Depositar una papeleta en el buzón debería ser el trámite más sencillo del mundo. Sin embargo, cada cita electoral trae consigo una intensa batalla judicial sobre cómo deben contarse estas participaciones. Millones de ciudadanos estadounidenses confían ciegamente en que los carteros locales entregarán su decisión a tiempo y de forma segura. Justo ahora, esta interminable disputa sobre unos simples sobres de papel acaba de dar un giro verdaderamente decisivo.
Un rechazo contundente en los tribunales
El sistema judicial federal ha decidido intervenir de manera drástica para frenar temporalmente un plan que estaba generando una enorme controversia.

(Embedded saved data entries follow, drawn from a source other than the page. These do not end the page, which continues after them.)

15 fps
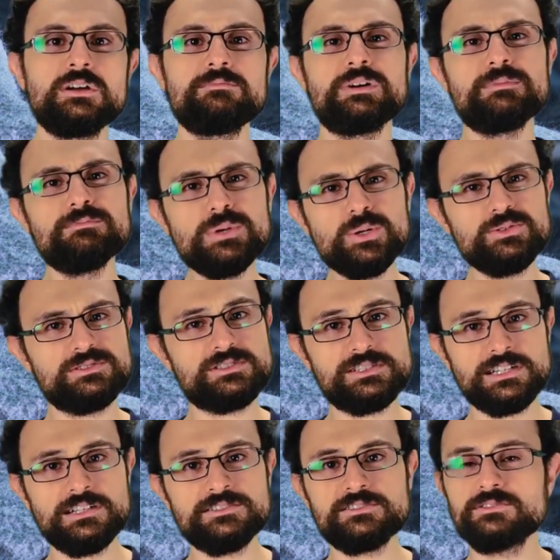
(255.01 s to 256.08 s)
But most
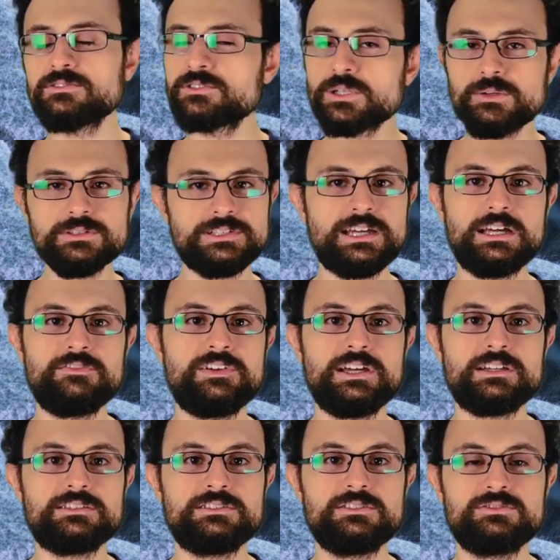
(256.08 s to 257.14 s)
cells don't have
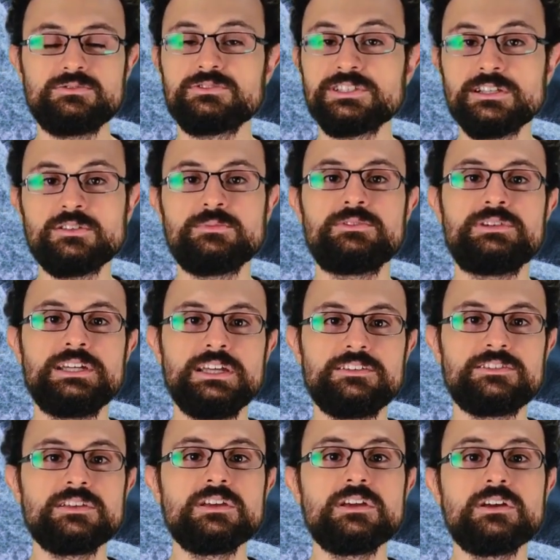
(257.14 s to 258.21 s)
access to telomerase,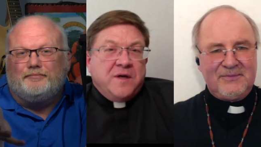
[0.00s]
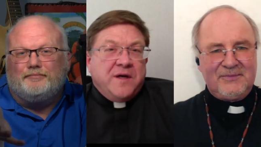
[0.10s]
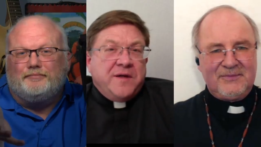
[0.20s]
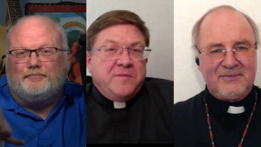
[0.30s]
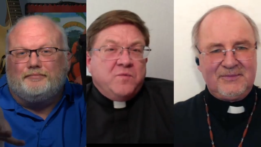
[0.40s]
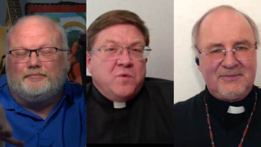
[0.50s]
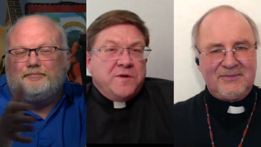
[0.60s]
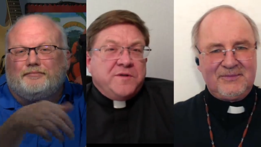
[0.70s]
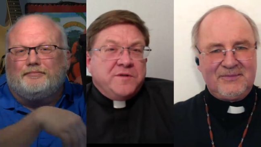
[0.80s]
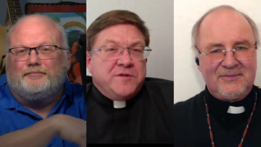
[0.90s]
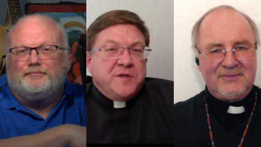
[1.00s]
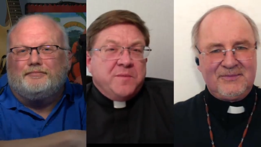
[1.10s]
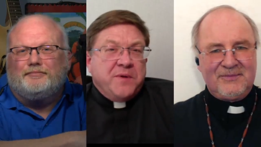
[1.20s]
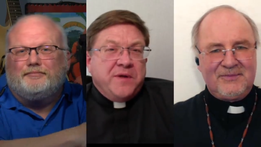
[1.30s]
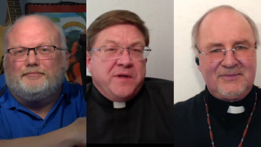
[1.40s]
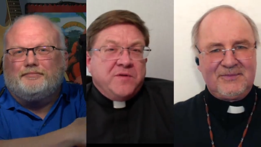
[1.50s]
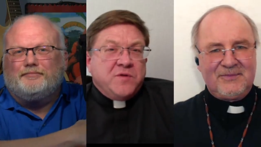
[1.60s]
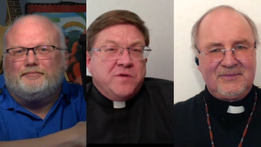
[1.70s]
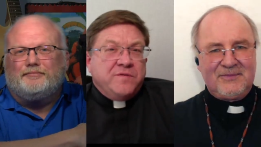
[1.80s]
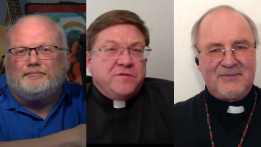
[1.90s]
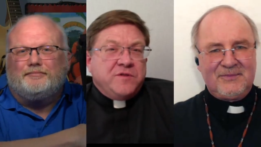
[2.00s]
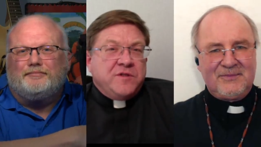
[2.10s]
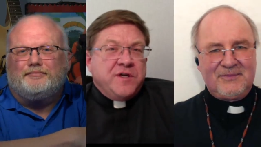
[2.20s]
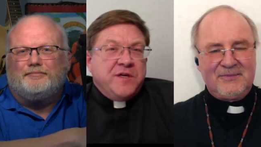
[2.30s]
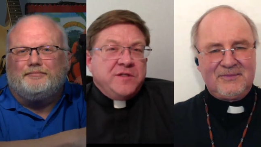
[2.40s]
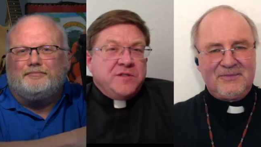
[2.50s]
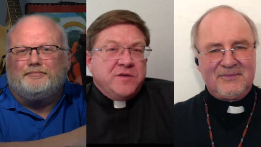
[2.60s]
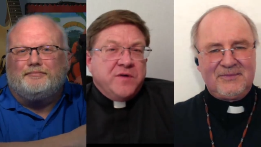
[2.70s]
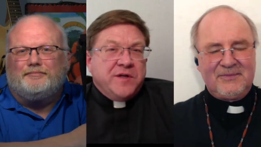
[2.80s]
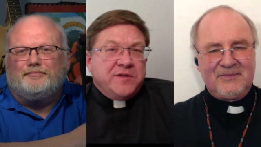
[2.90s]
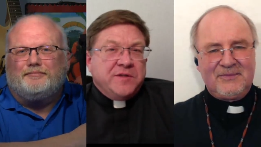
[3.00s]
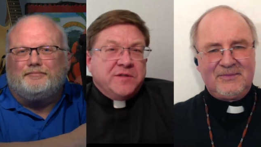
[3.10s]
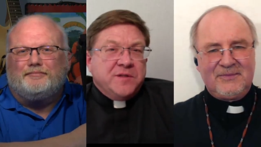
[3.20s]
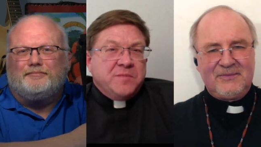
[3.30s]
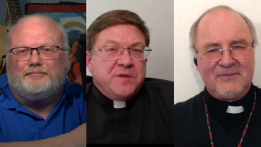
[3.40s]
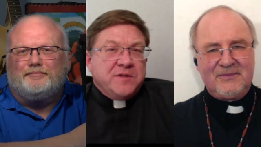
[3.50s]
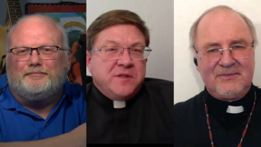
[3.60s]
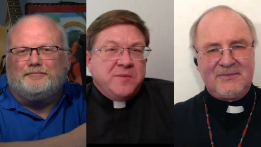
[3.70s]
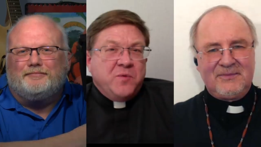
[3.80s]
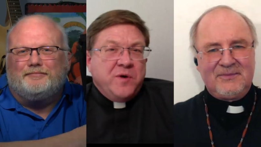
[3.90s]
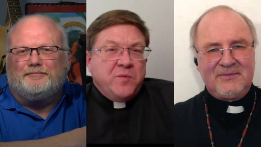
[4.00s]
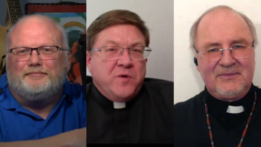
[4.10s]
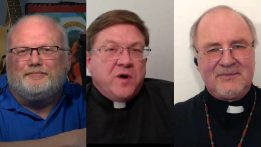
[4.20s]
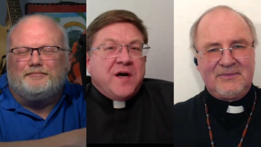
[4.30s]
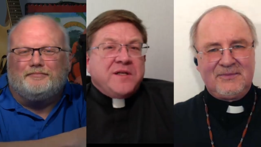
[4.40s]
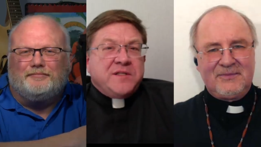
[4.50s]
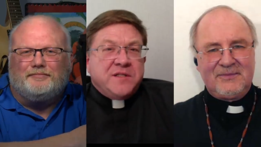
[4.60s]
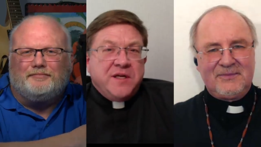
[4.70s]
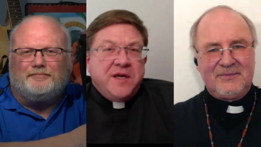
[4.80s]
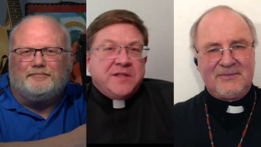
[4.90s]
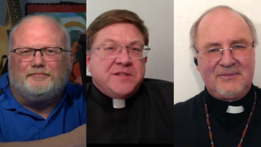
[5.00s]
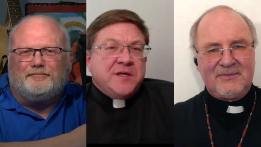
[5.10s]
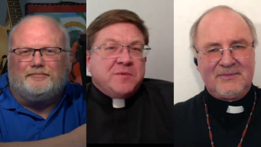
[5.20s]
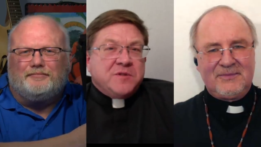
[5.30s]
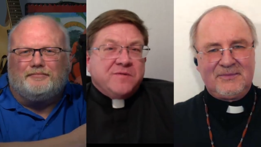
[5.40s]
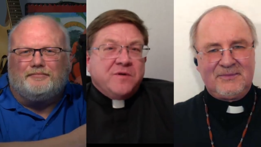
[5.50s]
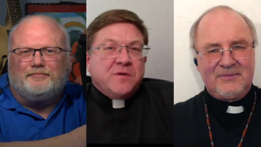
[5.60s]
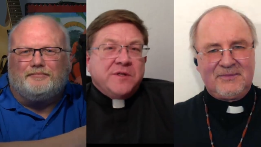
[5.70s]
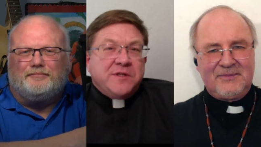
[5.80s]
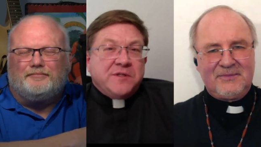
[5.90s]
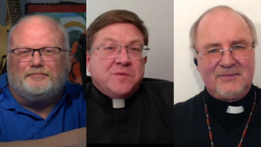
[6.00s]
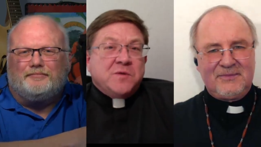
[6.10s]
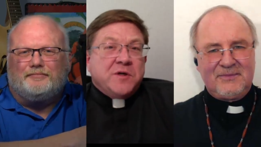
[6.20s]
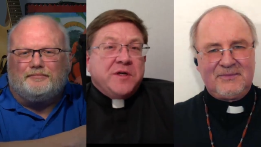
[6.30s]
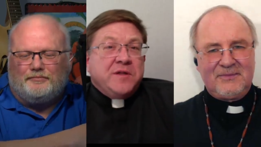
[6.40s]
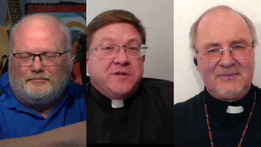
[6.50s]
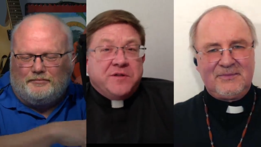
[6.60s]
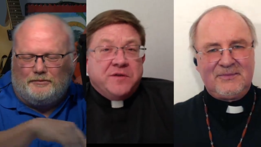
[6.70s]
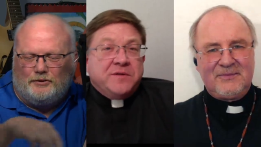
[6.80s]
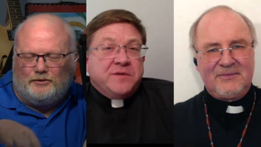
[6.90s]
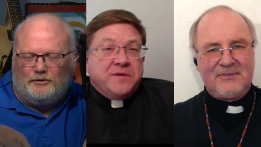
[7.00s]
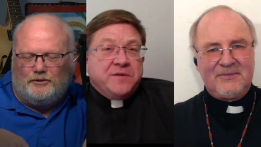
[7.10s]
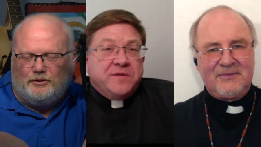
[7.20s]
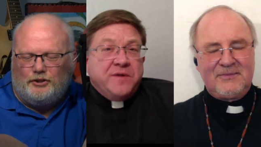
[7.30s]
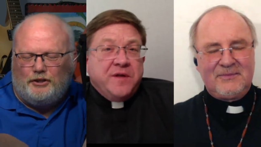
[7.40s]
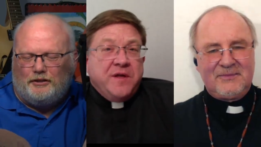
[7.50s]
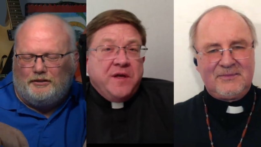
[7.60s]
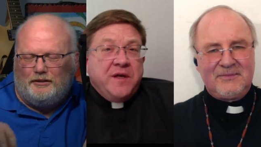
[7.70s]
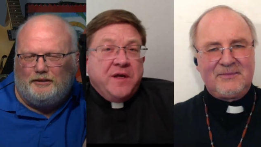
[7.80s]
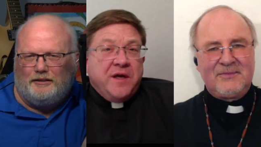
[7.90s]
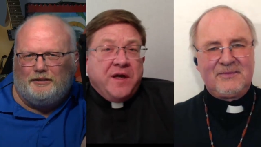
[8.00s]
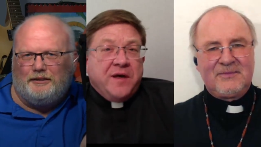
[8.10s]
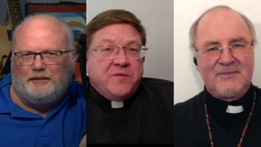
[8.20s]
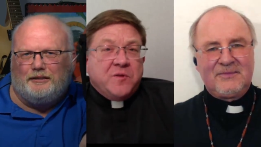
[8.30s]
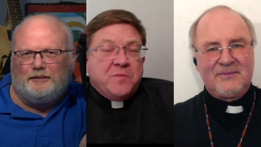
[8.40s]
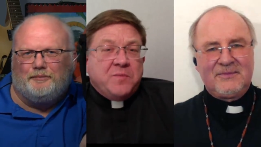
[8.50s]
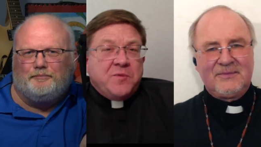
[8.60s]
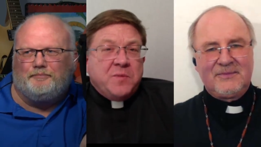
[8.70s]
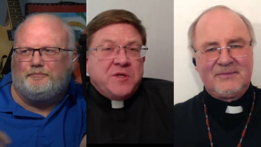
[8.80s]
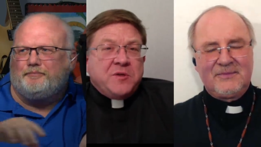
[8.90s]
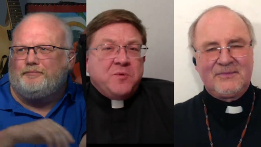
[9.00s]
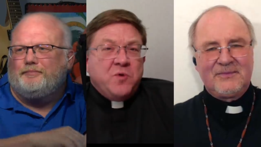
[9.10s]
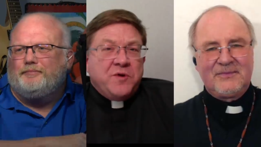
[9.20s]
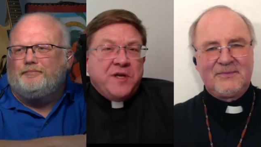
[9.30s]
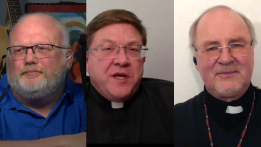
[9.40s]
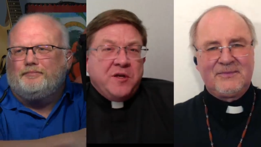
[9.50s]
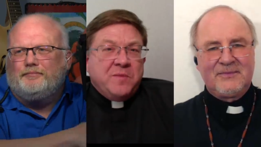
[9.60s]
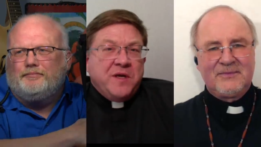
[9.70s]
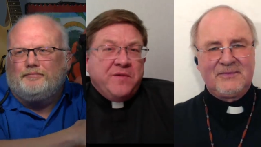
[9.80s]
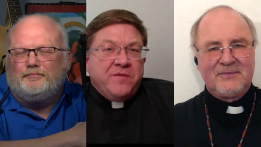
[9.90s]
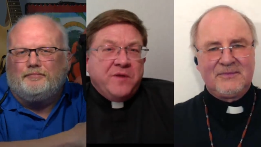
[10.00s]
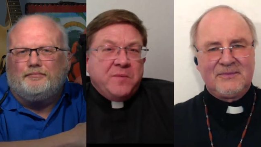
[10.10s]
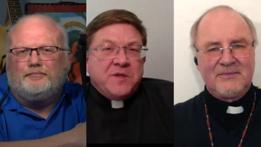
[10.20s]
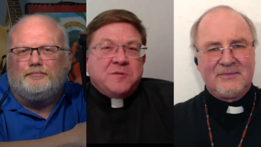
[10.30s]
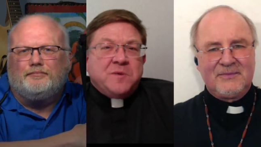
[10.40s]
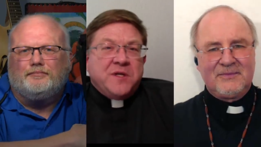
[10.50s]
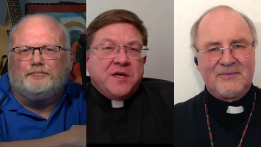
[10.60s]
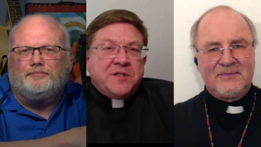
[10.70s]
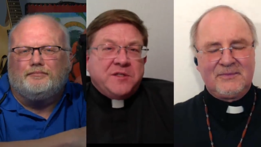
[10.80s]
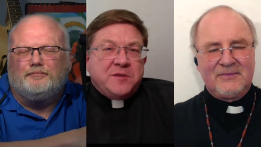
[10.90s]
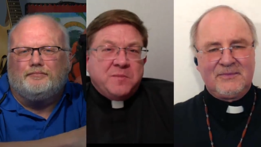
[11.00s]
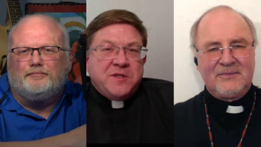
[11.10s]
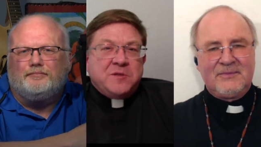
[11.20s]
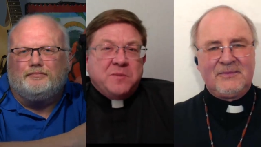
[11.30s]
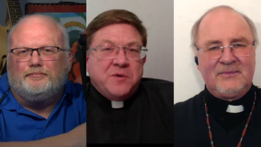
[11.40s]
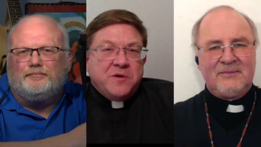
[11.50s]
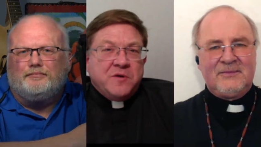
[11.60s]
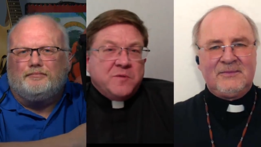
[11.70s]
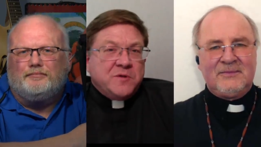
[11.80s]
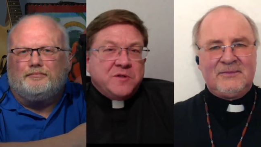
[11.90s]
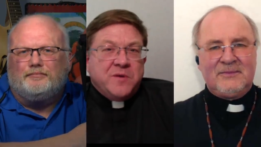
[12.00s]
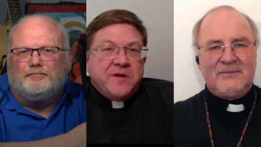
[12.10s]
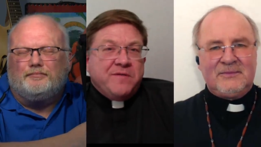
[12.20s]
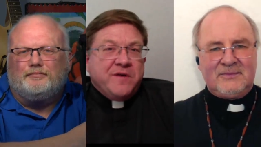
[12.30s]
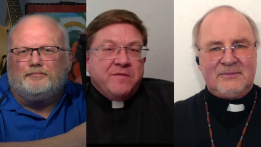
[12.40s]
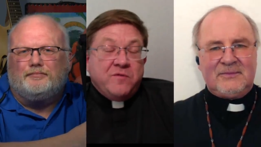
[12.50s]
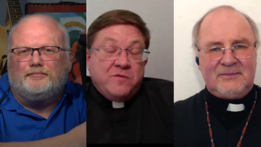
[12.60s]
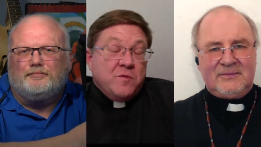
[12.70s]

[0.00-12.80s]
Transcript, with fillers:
Speaker 1: I want to jump in and sort of change directions and basically point where I see examples of holiness at work in the church. Sure. The bishop who ordained me for the Episcopal Diocese of Pittsburgh almost 25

Esta iniciativa amenazaba con alterar de raíz todo el protocolo nacional para gestionar los sufragios enviados por correspondencia. A finales de esta semana, un panel de apelaciones compuesto por tres magistrados desestimó un decreto de Donald Trump, el cual buscaba reducir significativamente las opciones de votar a distancia.
Este último pronunciamiento judicial respalda con firmeza una decisión previa de las cortes. El fallo impide que el servicio postal establezca barreras burocráticas severas justo en este momento, cuando la población ya ha empezado a ejercer su derecho al voto. Las directrices que acaban de paralizarse exigían a los repartidores suspender la entrega de papeletas en aquellas regiones donde las autoridades locales no cumplieran con una estricta lista de condiciones.
Entre las imposiciones más polémicas, los estados debían obtener una aprobación federal explícita para el diseño de sus sobres electorales. Además, el plan requería subir los censos completos a un portal digital que, irónicamente, ni siquiera estaba operativo todavía. Los responsables electorales mostraron su alarma de inmediato, argumentando que resultaba técnicamente inviable cumplir con tales exigencias en un plazo tan ajustado. La situación era especialmente crítica en territorios como Alabama, Carolina del Norte y Wisconsin, donde ya se habían enviado los documentos a una multitud de electores que esperaban participar.
Los límites de la autoridad presidencial
Al fundamentar su postura legal, el tribunal de apelaciones —cuyos integrantes fueron nominados en su momento por Joe Biden— se posicionó claramente del lado de los estados y de los defensores de los derechos civiles. Mediante una argumentación exhaustiva, los jueces determinaron sin margen de duda que el presidente carece de la potestad necesaria para dictar la manera en que los territorios soberanos deben administrar sus procesos democráticos internos.
La resolución oficial del panel destacó que no se logró refutar la conclusión inicial del tribunal inferior, la cual calificaba el decreto como manifiestamente ilegal. De este modo, se mantiene vigente la orden de restricción temporal dictada previamente por la jueza de distrito Indira Talwani. Esta llamativa sentencia llega en un momento de extraordinaria presión judicial, justo cuando el país entero se prepara con gran expectación para unos comicios parciales que están bajo el escrutinio de todos.
El pulso en los tribunales, no obstante, está muy lejos de concluir con este dictamen. En estos precisos instantes, el Tribunal Supremo ya se encuentra evaluando esta misma encrucijada legal de forma muy activa. De manera simultánea, se desarrolla un frente paralelo en Washington, donde diversas organizaciones de derechos humanos y figuras políticas del bando demócrata han impulsado nuevos litigios. Su objetivo primordial sigue siendo conseguir que esta polémica medida quede anulada de forma permanente y definitiva.